Nuestro amigo hizo una pausa.

—Curioso hombre —añadió con aire meditabundo—. Como si eso fuese a cambiar las cosas. Curioso hombre, sí.

—Ciertamente, no es de sabios admitir cualquier clase de responsabilidad sobre nuestros actos, cuyas consecuencias jamás somos capaces de prever —comentó Marlow a manera de asentimiento.

—La única consecuencia de este acto fue que me enrolé en un barco —repuso el otro—, hecho más bien inofensivo —añadió con una risa que seguramente esgrimía cierto desprecio inconsciente por toda idea de carácter genérico.

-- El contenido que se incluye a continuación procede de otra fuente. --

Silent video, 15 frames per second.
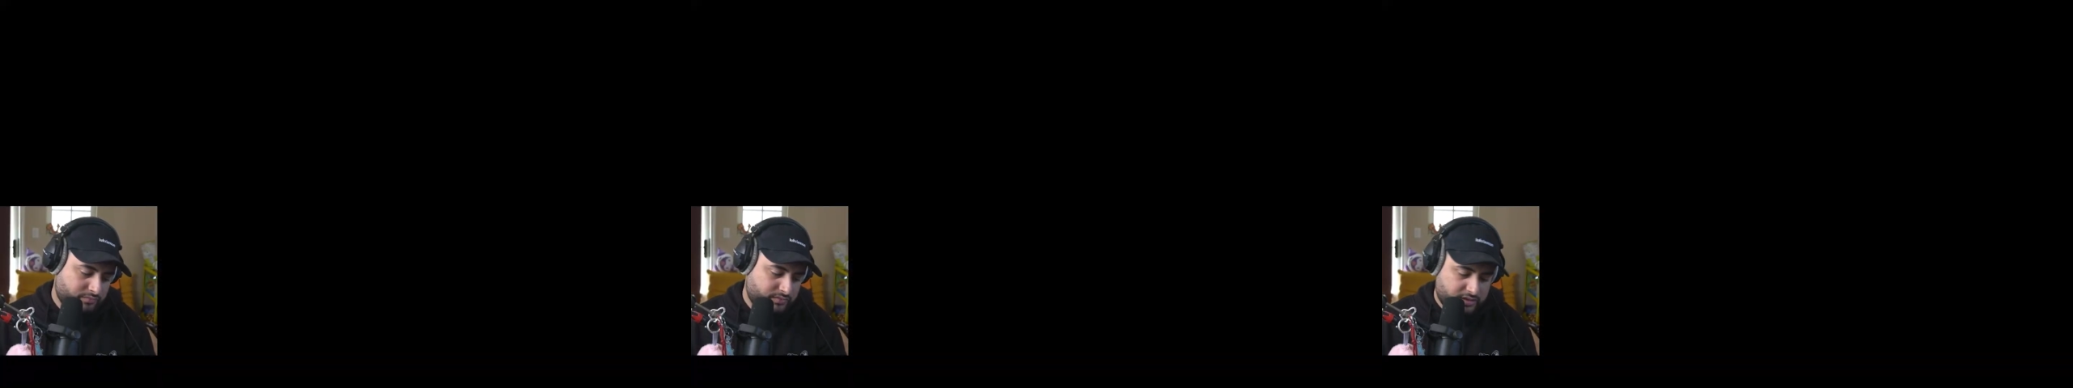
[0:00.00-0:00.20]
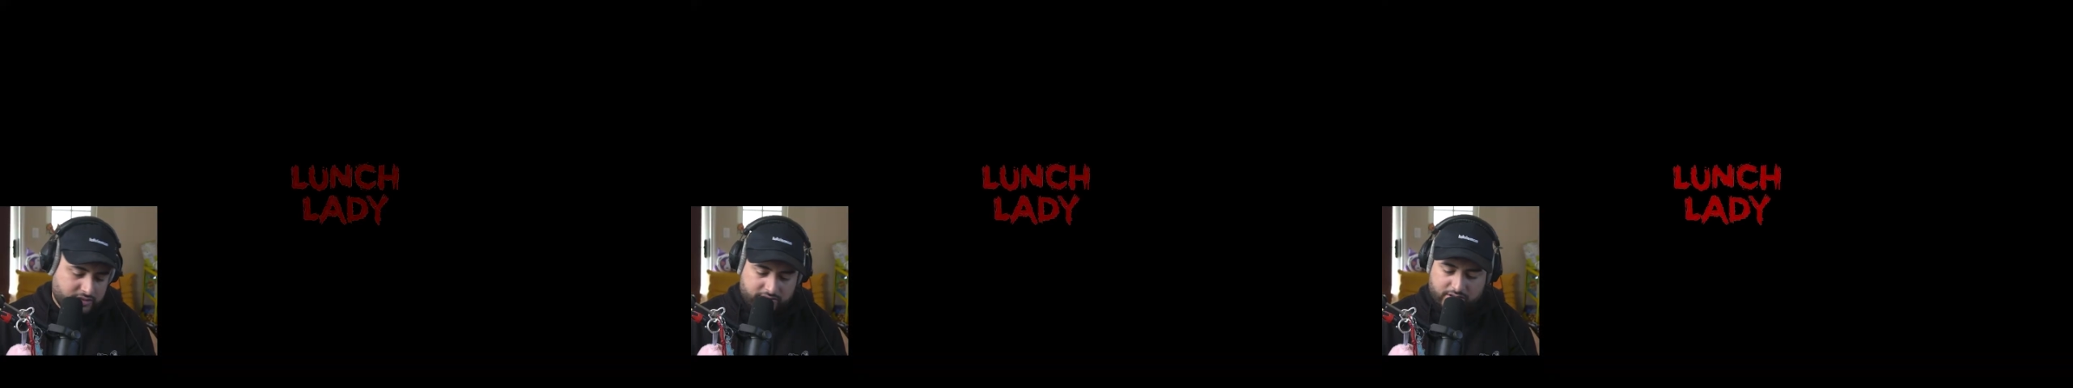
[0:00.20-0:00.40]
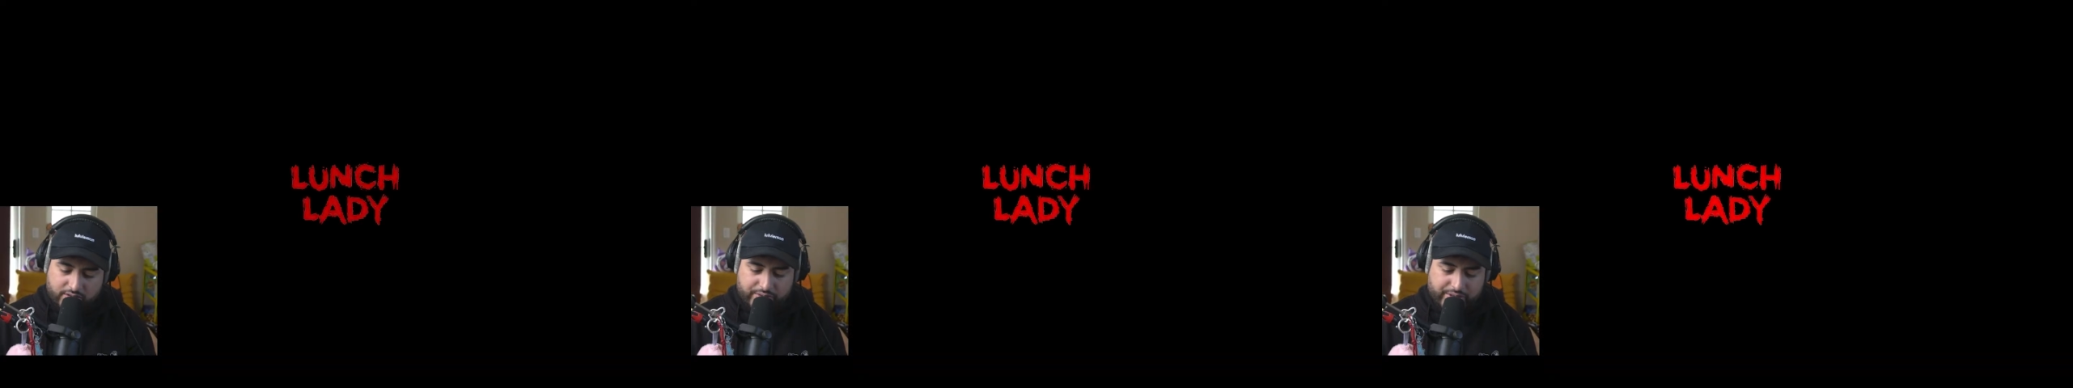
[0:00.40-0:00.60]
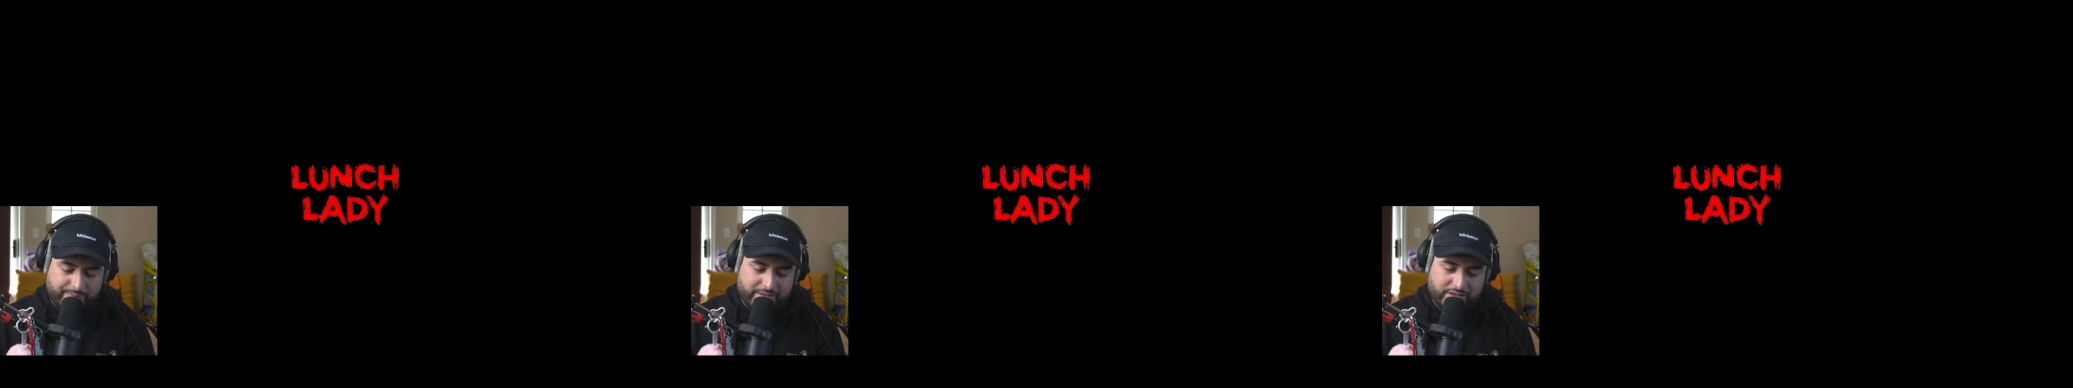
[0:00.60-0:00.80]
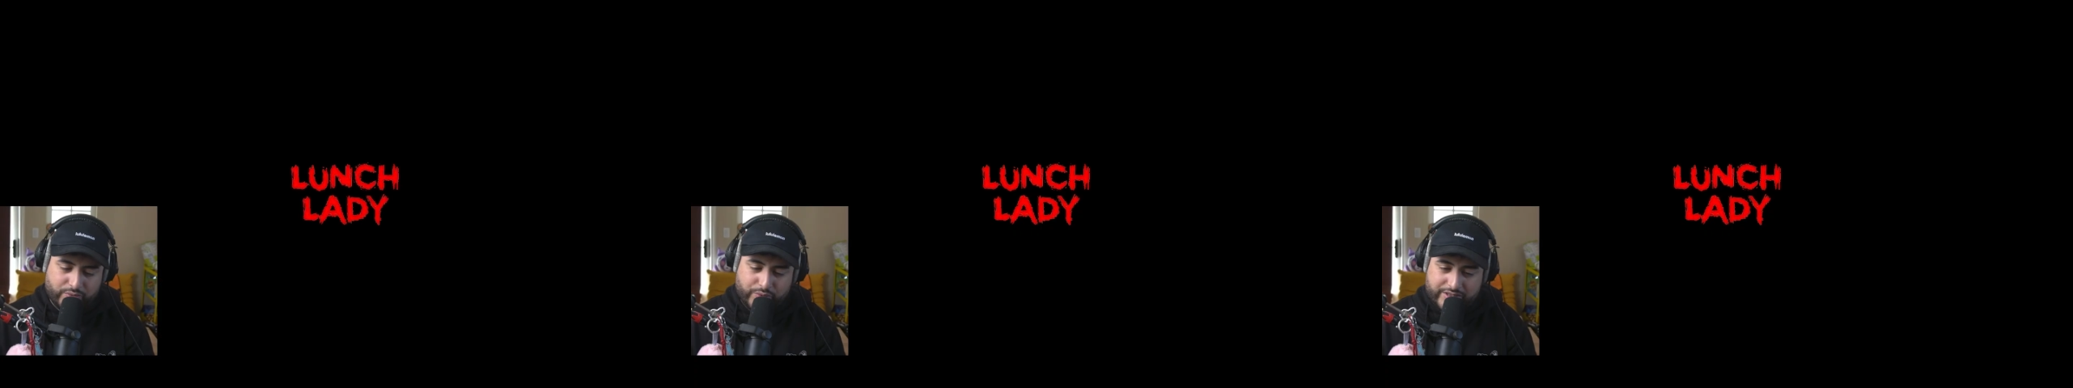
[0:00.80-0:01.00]
Don't get
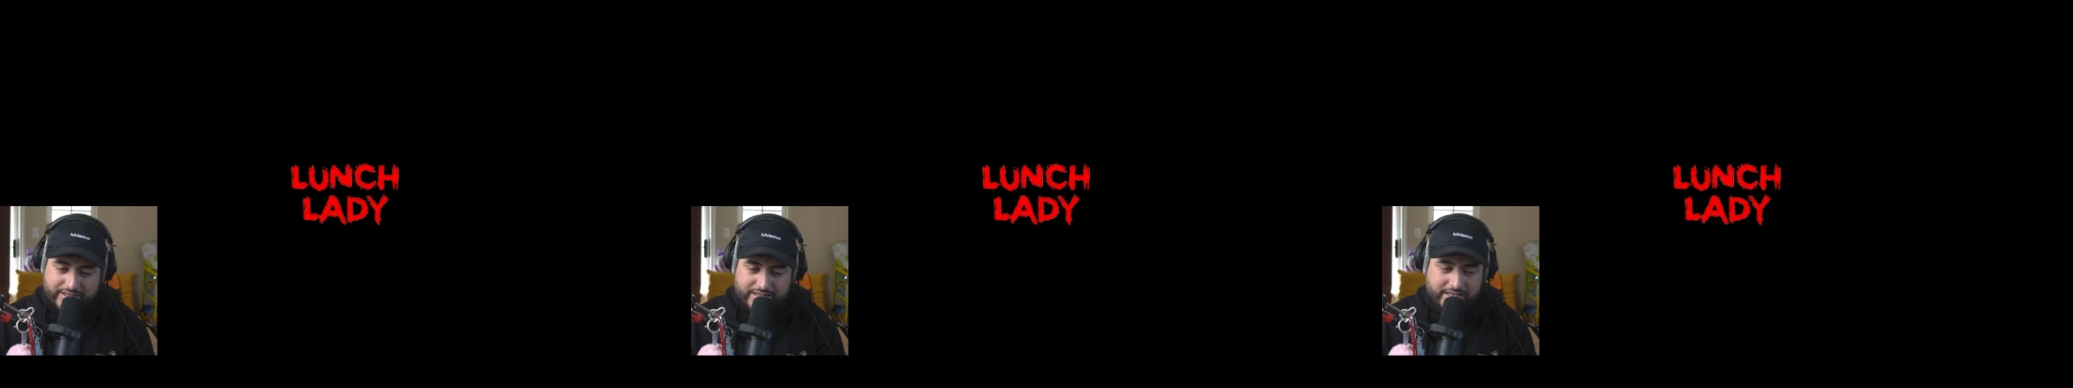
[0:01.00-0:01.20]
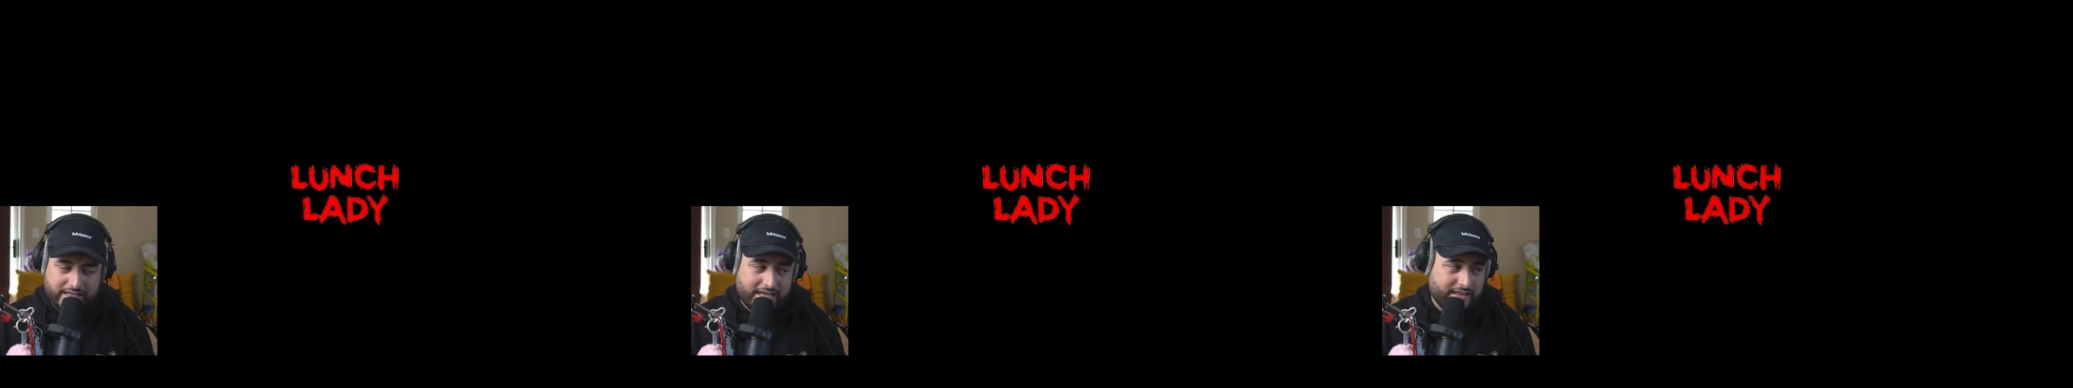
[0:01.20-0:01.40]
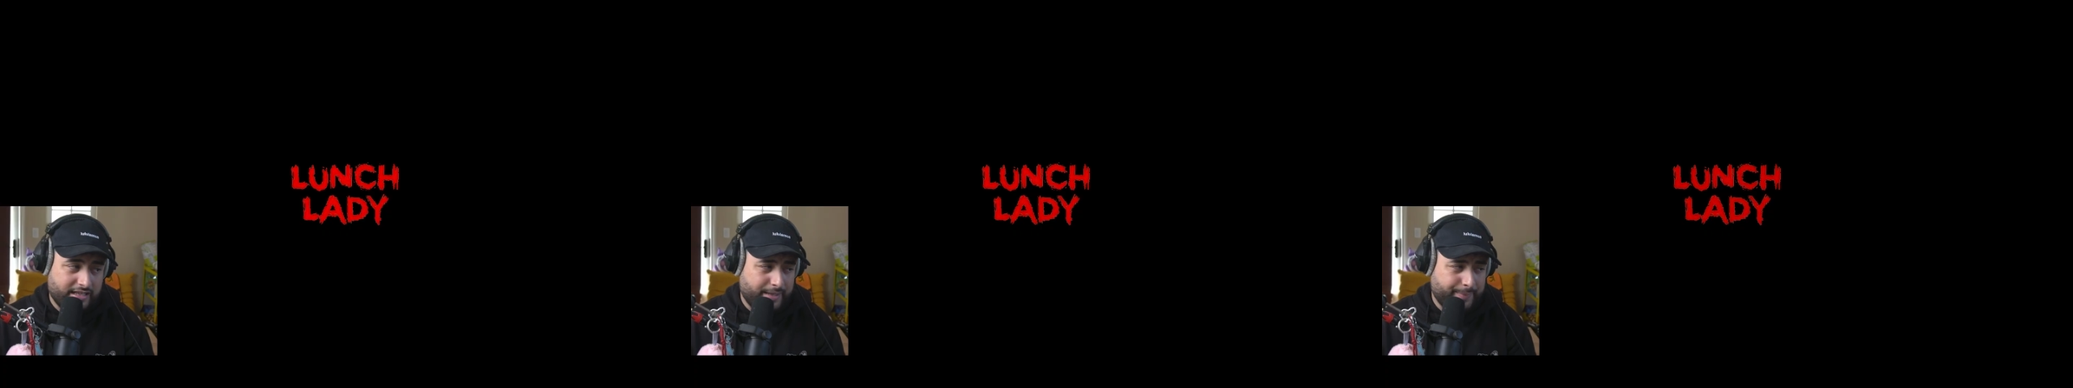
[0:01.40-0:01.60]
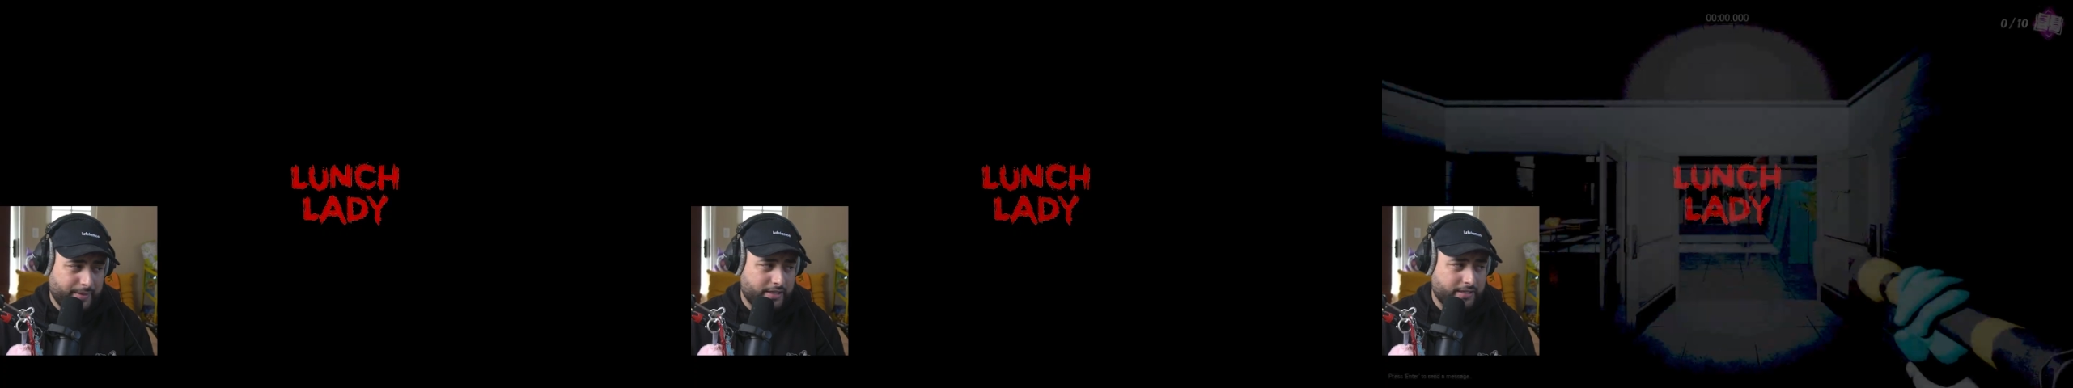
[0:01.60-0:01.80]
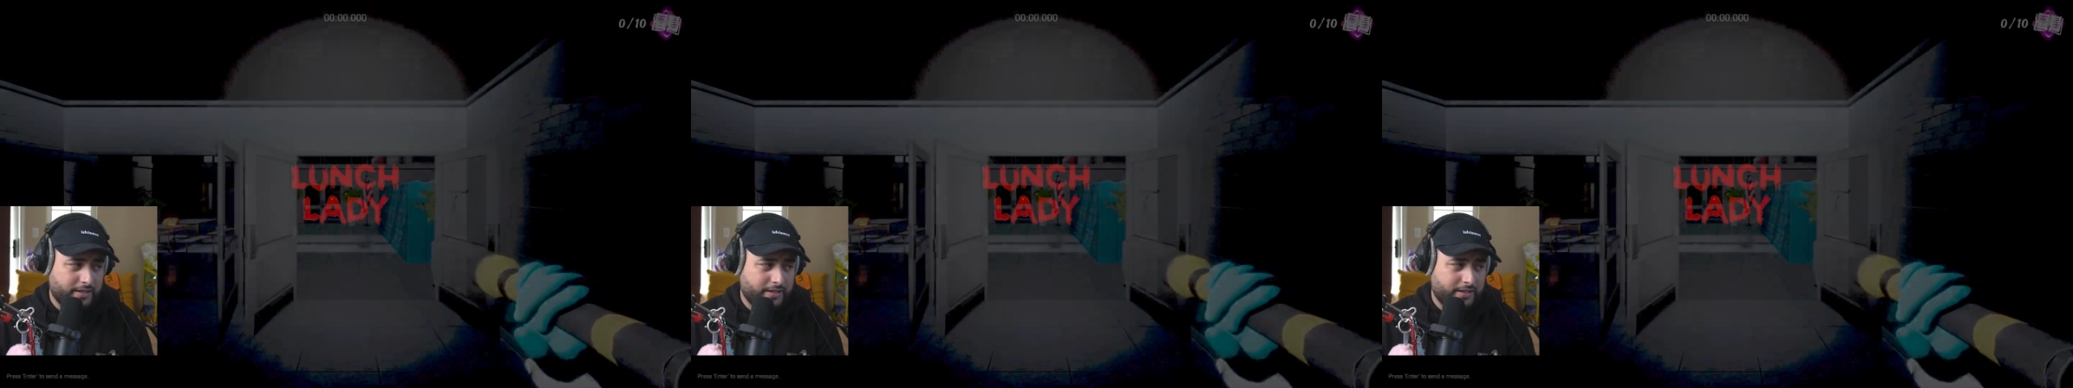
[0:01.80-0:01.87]
me twisted. I think I'm gonna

Marlow, empero, no se dejó intimidar. Era de natural paciente y reflexivo. Había surcado los mares durante muchos años, y estoy en lo más hondo convencido de que le gustaba la vida del mar por ser en conjunto favorable a la reflexión. Me refiero a la ya casi inexistente navegación a vela. Para aquellos a quienes sorprenda tal afirmación, señalaré que esta vida del mar asegura a todo aquel que la emprenda las incalculables ventajas que tienen la soledad y el silencio. Marlow tenía el hábito de trazar las ideas genéricas de una manera harto peculiar, entre burlas y veras.

—Ah, no era mi intención dar a entender —dijo— que su homónimo, el señor Powell, titular de la Agencia de Contratación de Fletes, le haya causado un gran daño. Nada más lejos de su intención. A decir verdad, ni siquiera en el caso de habérselo propuesto, habría podido hacer tal cosa. No era sino un hombre, y la imposibilidad de lograr algo que sea absolutamente bueno o absolutamente malo es inherente a nuestra condición terrenal. La mediocridad es nuestra enseña. Y tal vez sea mejor que mejor, ya que, al menos la inmensa mayoría de las veces, no podemos tener la menor certeza del efecto que haya de desprenderse de nuestros actos.

—No entiendo yo de efectos —dijo el otro, poniéndose virilmente a la altura de Marlow—. ¿Qué efecto se esperaba usted en cualquier caso? Tan sólo he dicho que el suyo fue un acto de una amabilidad fuera de lo común.

—Hizo lo que pudo —replicó Marlow con tacto—, y a juzgar por su actitud no le supuso un gran esfuerzo, ni lo tuvo en gran estima. No puedo por menos de pensar que hubo un punto de malicia en su forma de atrapar la ocasión al vuelo para hacerle un favor a usted. Se las apañó para hacerle sentirse muy incómodo. Usted quería, sí, hacerse a la mar, pero él no desaprovechó la oportunidad de hacer realidad su deseo al tiempo que se vengaba. Tiendo a pensar que su descaro llegó a alarmarle. ¿Qué mejor ocasión para quitárselo de enmedio sin más ni más? Y es que, al aceptar usted, él se libraba de usted con todas las trazas de haber realizado un acto humanitario; caso de que usted pusiera alguna objeción (tras solicitar su ayuda, no lo olvide), quedaba en su mano la posibilidad de despacharlo por las buenas y tildarlo de impostor. Quién sabe, usted podría haber rechazado ese camarote que se le ofrecía aduciendo alguna razón de peso. Tal vez por alguna causa de fuerza mayor. El plazo que se le dio para presentarse a bordo fue inusitadamente breve. Habida cuenta de las circunstancias, en tal caso se habría cubierto usted de ignominia.

Nuestro amigo sacudió de golpe las cenizas de su pipa.